Charles Fynn

Personal information
- Full name: Charles Garnet Fynn
- Born: 24 April 1897 Marylebone, London, England
- Died: 26 August 1976 (aged 79) Bournemouth, Dorset, England
- Batting: Right-handed
- Bowling: Leg break googly

Domestic team information
- 1930–1931: Hampshire

Career statistics
| Competition | First-class |
| Matches | 9 |
| Runs scored | 45 |
| Batting average | 6.42 |
| 100s/50s | –/– |
| Top score | 21 |
| Balls bowled | 778 |
| Wickets | 11 |
| Bowling average | 40.54 |
| 5 wickets in innings | – |
| 10 wickets in match | – |
| Best bowling | 3/92 |
| Catches/stumpings | 2/– |
- Source: Cricinfo, 19 January 2010

= Charles Fynn =

English cricketer

Charles Garnet Fynn (24 April 1897 — 26 August 1976) was an English first-class cricketer.

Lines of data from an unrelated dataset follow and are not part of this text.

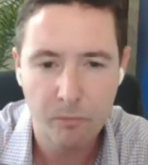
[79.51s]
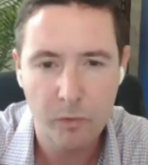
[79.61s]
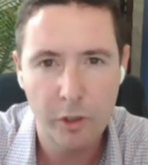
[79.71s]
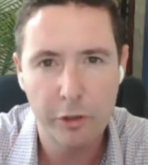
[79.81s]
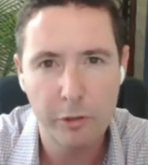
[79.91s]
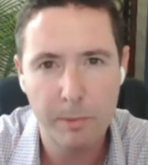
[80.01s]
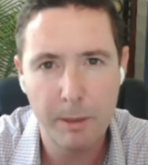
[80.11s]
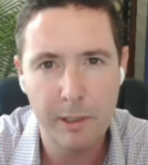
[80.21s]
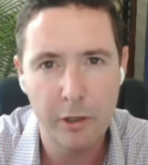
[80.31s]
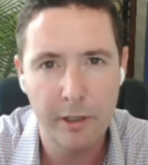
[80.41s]
you know, you're
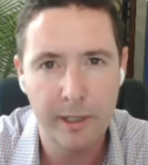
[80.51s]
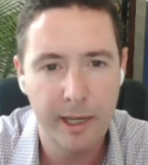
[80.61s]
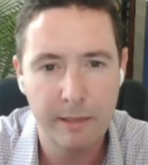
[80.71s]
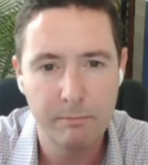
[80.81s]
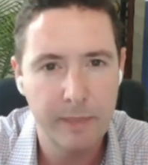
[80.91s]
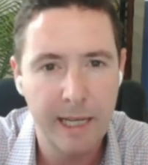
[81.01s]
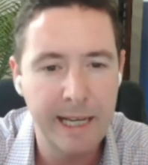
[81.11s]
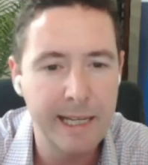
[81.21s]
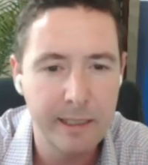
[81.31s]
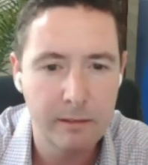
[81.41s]
probably looking at
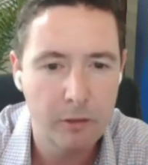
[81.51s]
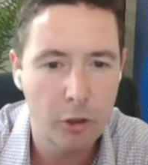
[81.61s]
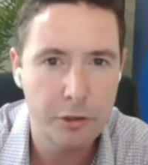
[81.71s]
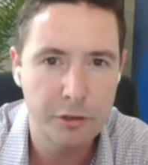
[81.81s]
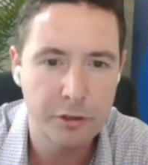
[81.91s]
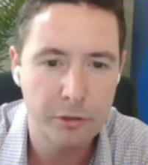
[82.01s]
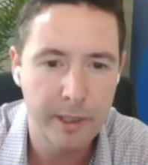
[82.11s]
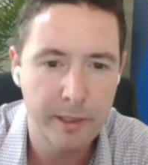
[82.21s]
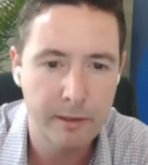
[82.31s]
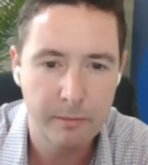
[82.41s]
80 auctions a
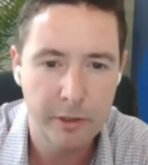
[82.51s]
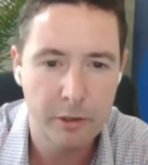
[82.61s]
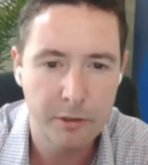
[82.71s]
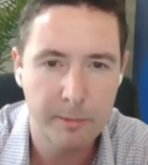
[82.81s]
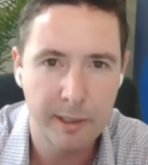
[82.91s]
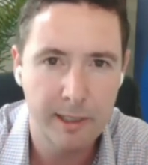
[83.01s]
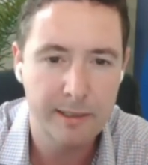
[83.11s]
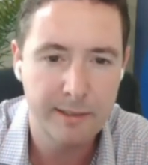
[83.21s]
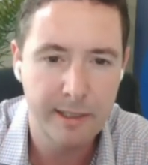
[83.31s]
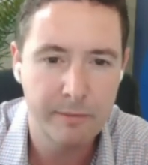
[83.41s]
week, you know, something
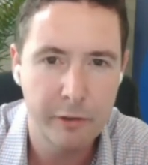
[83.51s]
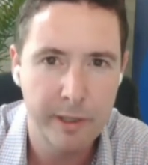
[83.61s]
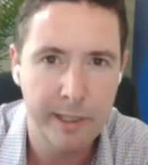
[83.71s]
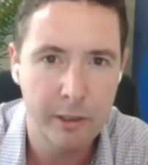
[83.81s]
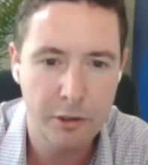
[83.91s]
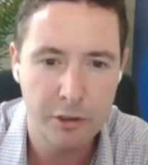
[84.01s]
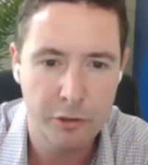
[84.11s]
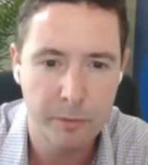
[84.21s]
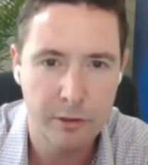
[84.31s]
like 70 or 80 auctions a week.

Fynn was born at Marylebone in April 1897. He began his club cricket as a young fast bowler, but was wounded during the First World War and as a result he never bowled fast again. After the war he reinvented himself as a leg break googly bowler, making his debut in first-class cricket for Hampshire against Lancashire at Bournemouth in the 1930 County Championship. He took the wickets of Jack Iddon and Malcolm Taylor with his first over in first-class cricket. He played first-class cricket for Hampshire until 1931, making nine appearances. Fynn took 11 wickets in his nine matches, at an average of 40.54, with best figures of 3 for 92. As a tailend batsman, he scored 45 runs with a highest score of 21. Following his playing career, Fynn was a founder the Bournemouth Amateurs Cricket Club and played in club cricket in Bournemouth. He died at Bournemouth in August 1976.